* _WORK INSTRUCTIONS_
Nothing but the lines below from the one holding "Silent video, 15 frames per second." up to and including the one holding "What the speaker" should be copied, exactly and without pictures.

* _INPUT_
====
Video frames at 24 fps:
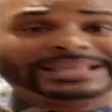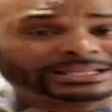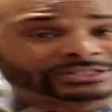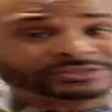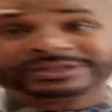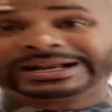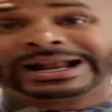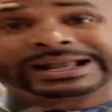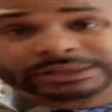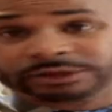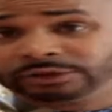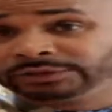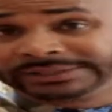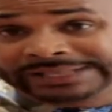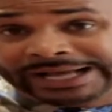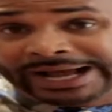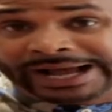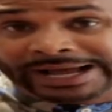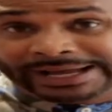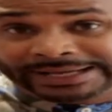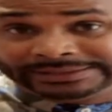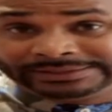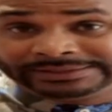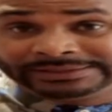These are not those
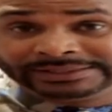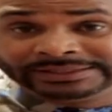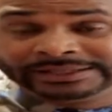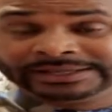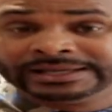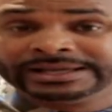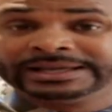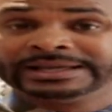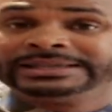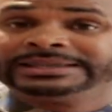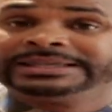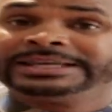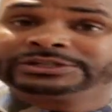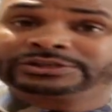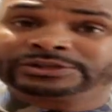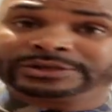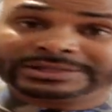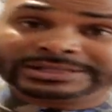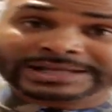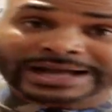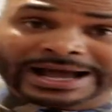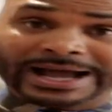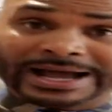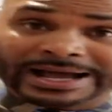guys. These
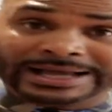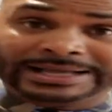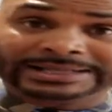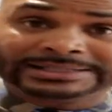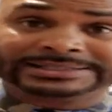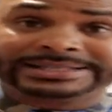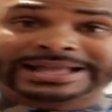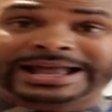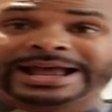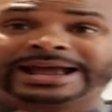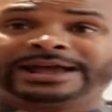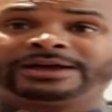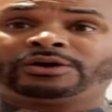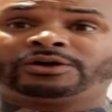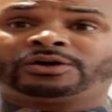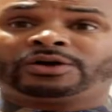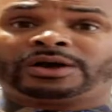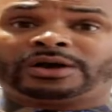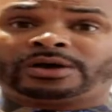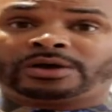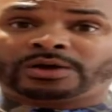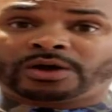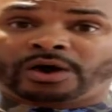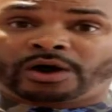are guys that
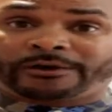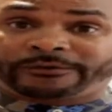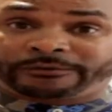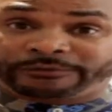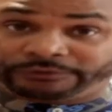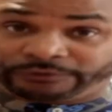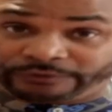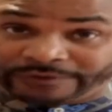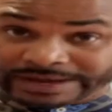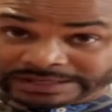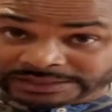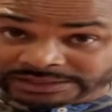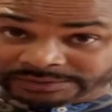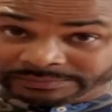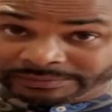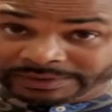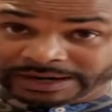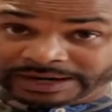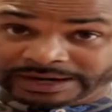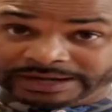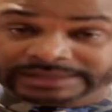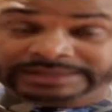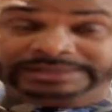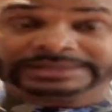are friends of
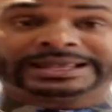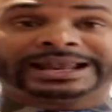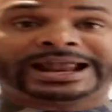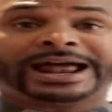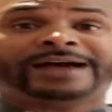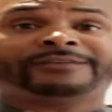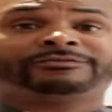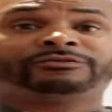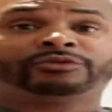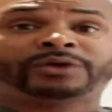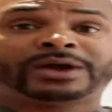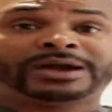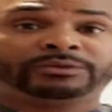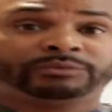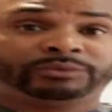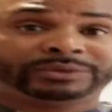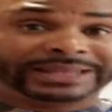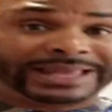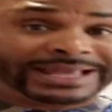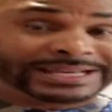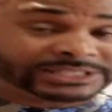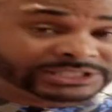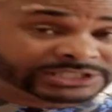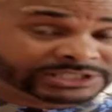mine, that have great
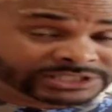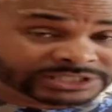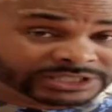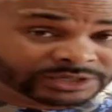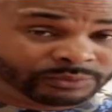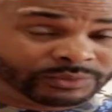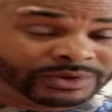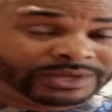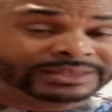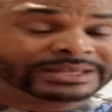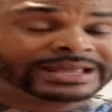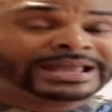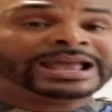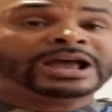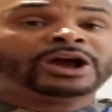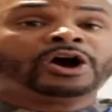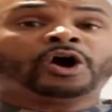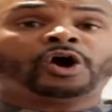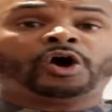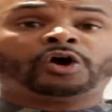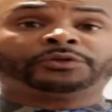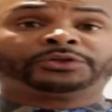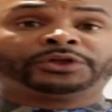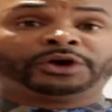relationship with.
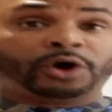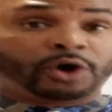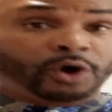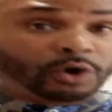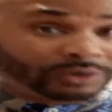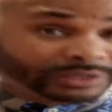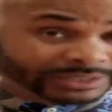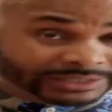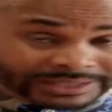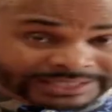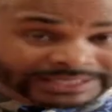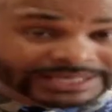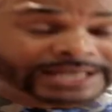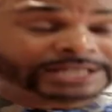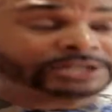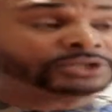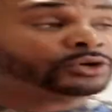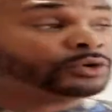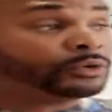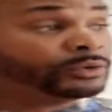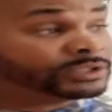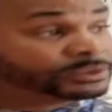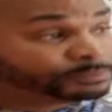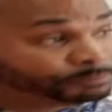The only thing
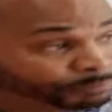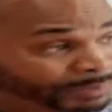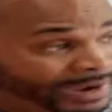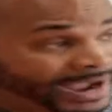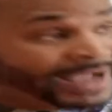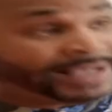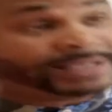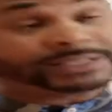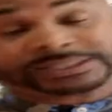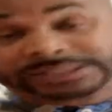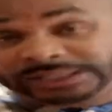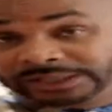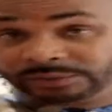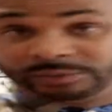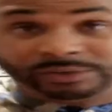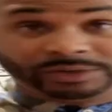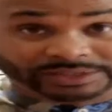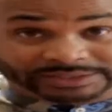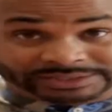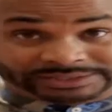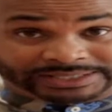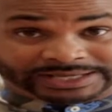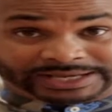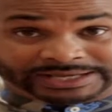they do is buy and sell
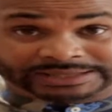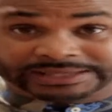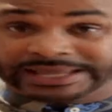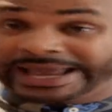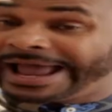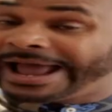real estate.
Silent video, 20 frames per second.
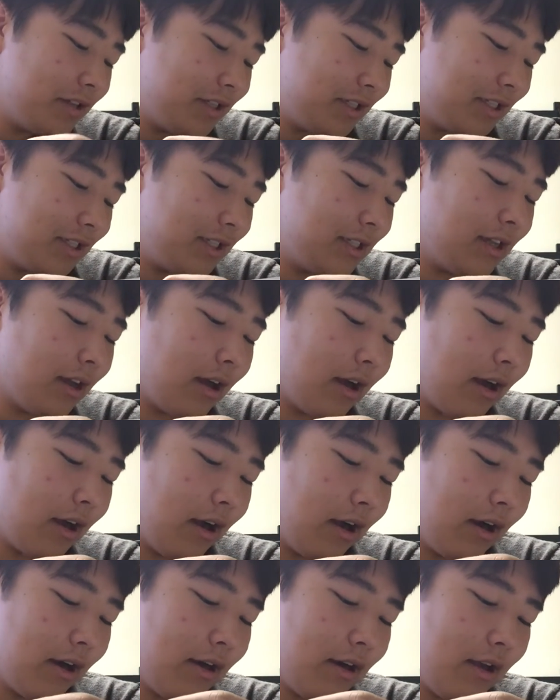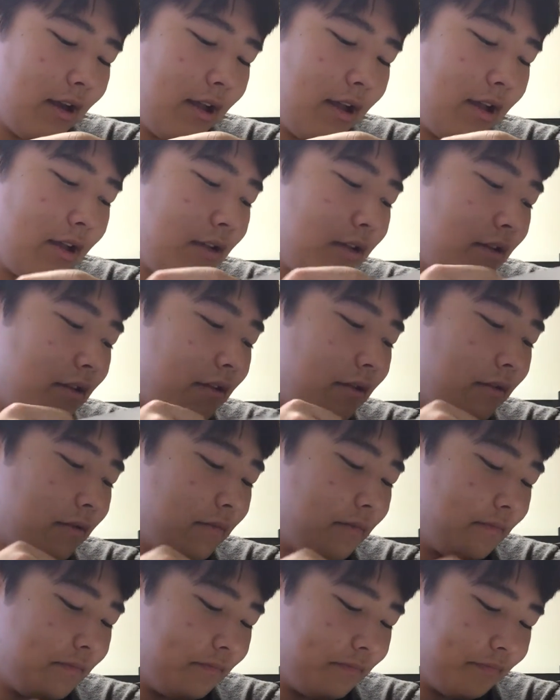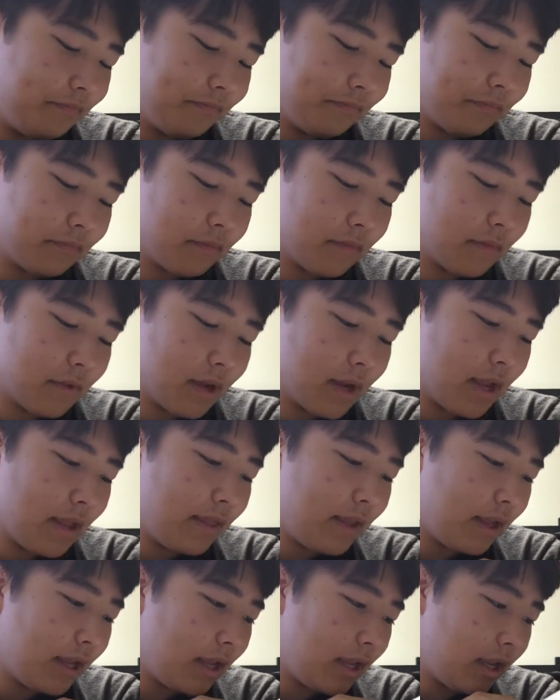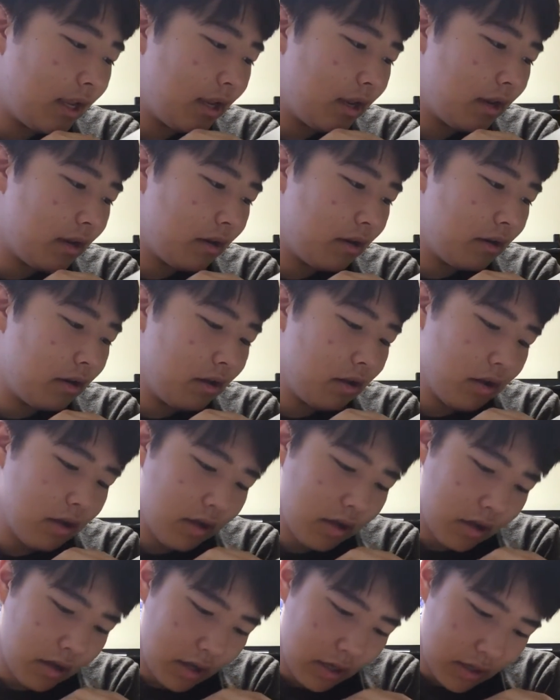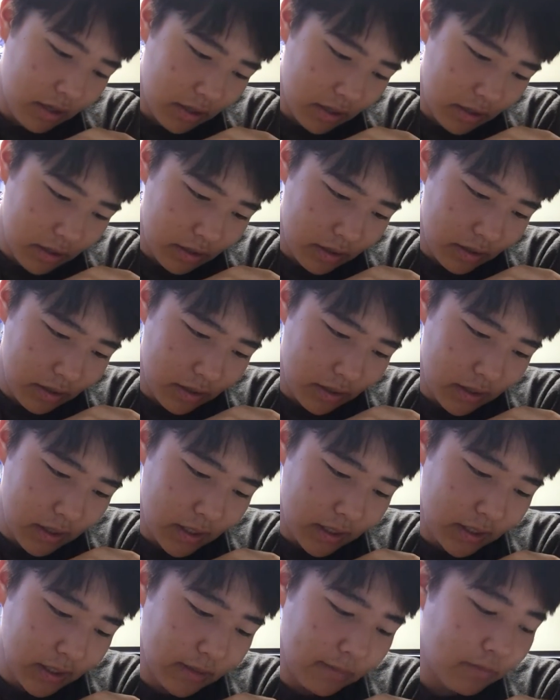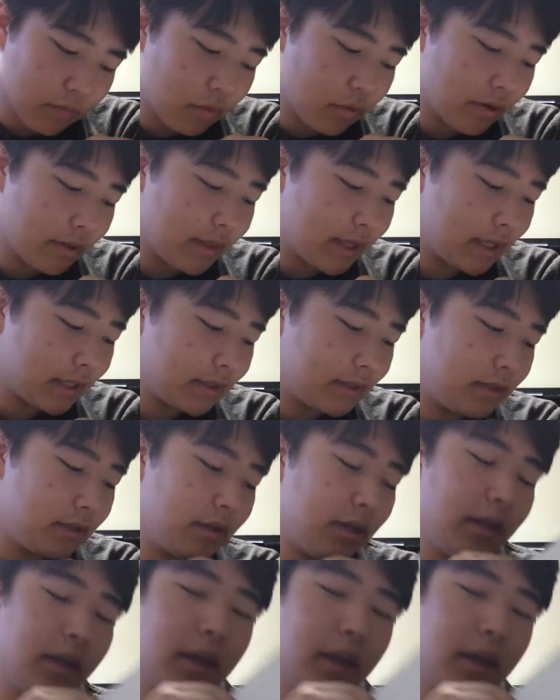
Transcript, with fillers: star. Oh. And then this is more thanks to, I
====
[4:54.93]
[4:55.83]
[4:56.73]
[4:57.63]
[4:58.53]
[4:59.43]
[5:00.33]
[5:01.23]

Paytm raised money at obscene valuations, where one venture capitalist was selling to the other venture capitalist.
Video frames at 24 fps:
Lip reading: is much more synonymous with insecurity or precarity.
====
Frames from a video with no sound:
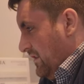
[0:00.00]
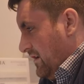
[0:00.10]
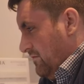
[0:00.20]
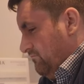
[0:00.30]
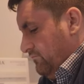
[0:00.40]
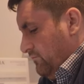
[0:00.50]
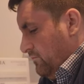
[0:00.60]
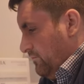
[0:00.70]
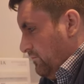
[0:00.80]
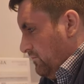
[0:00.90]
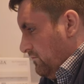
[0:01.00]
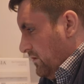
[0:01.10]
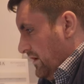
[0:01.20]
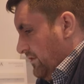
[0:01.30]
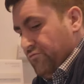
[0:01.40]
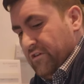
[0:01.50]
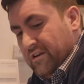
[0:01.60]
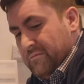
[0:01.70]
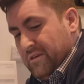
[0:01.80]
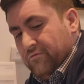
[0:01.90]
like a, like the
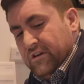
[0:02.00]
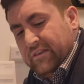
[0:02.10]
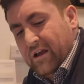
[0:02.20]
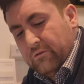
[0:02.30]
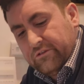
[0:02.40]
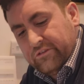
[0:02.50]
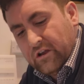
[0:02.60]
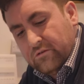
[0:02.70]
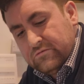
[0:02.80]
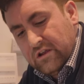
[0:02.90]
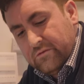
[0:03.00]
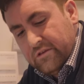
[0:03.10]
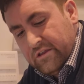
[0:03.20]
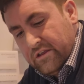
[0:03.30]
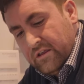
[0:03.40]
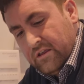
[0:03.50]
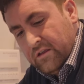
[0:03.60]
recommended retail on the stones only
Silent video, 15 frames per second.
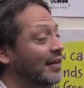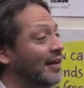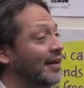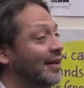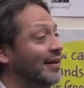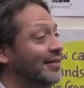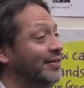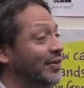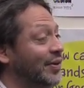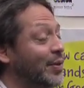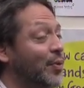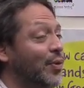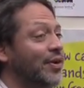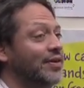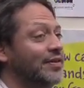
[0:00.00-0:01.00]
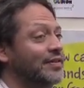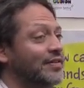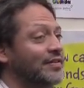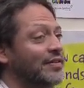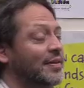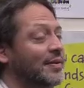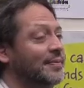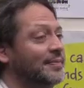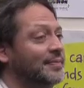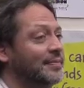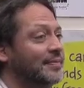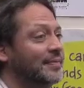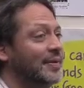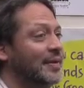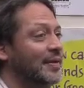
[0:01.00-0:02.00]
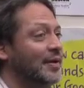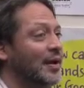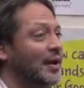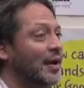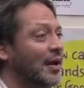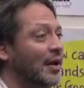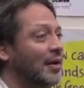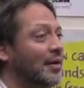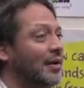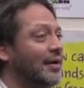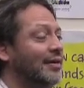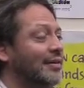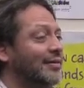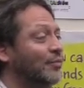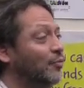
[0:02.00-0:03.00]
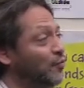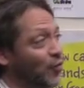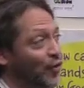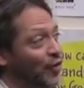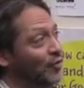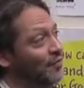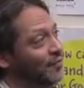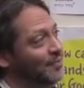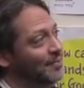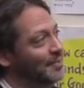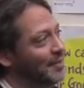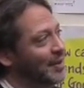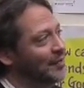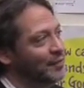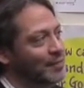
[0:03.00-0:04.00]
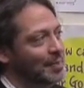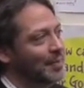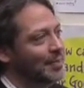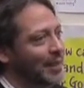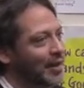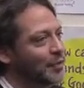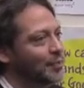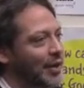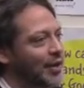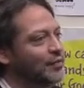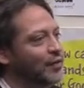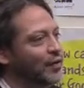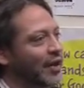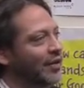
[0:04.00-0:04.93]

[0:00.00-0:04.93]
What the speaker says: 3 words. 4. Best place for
====
* _SOLUTION_
Silent video, 15 frames per second.
[0:00.00-0:01.00]
[0:01.00-0:02.00]
[0:02.00-0:03.00]
[0:03.00-0:04.00]
[0:04.00-0:04.93]

[0:00.00-0:04.93]
What the speaker says: 3 words. 4. Best place for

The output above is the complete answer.